Return all of the data that follows precisely, leaving every image out.

Stored items
-- Opening Marker --
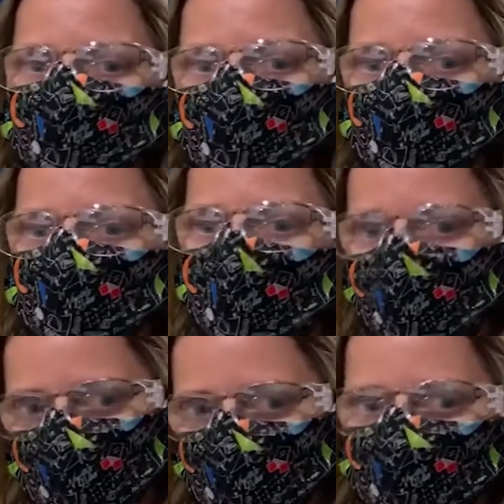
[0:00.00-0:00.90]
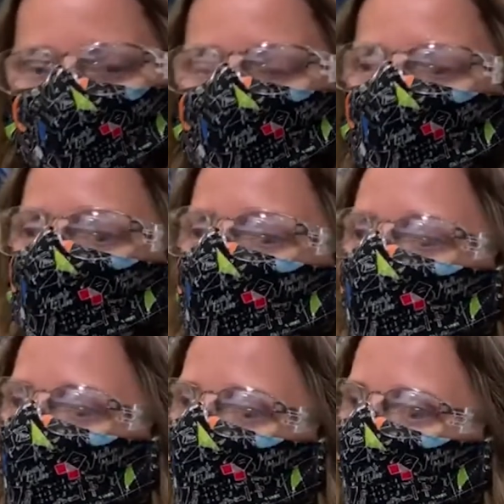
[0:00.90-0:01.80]
just reactions like you
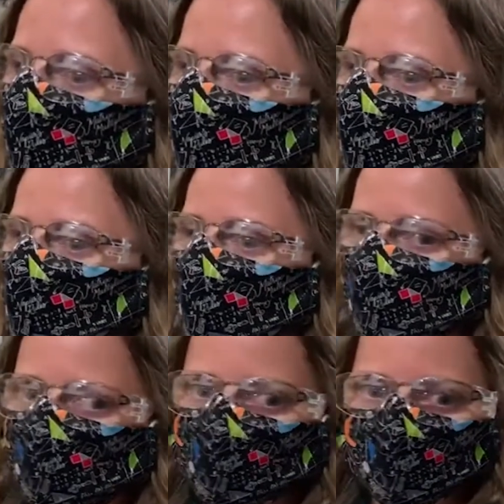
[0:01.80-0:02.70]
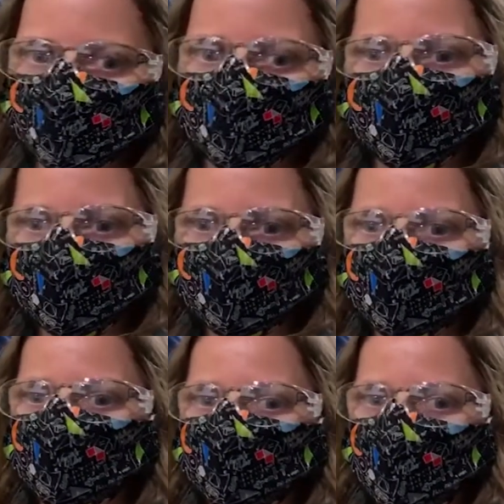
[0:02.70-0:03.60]
might think about for you know a
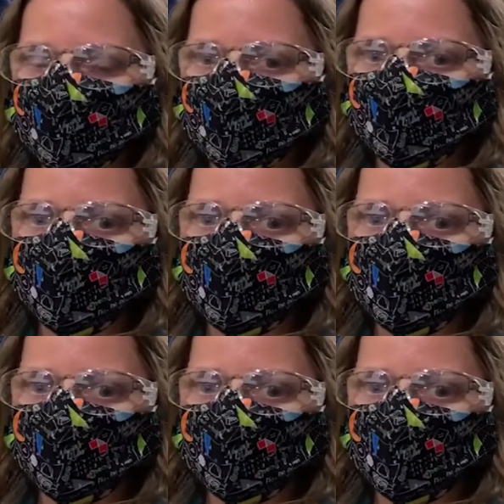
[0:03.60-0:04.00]
chemical reaction.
-- Closing Marker --
TASK RESPONSE
[0:00.00-0:00.90]
[0:00.90-0:01.80]
just reactions like you
[0:01.80-0:02.70]
[0:02.70-0:03.60]
might think about for you know a
[0:03.60-0:04.00]
chemical reaction.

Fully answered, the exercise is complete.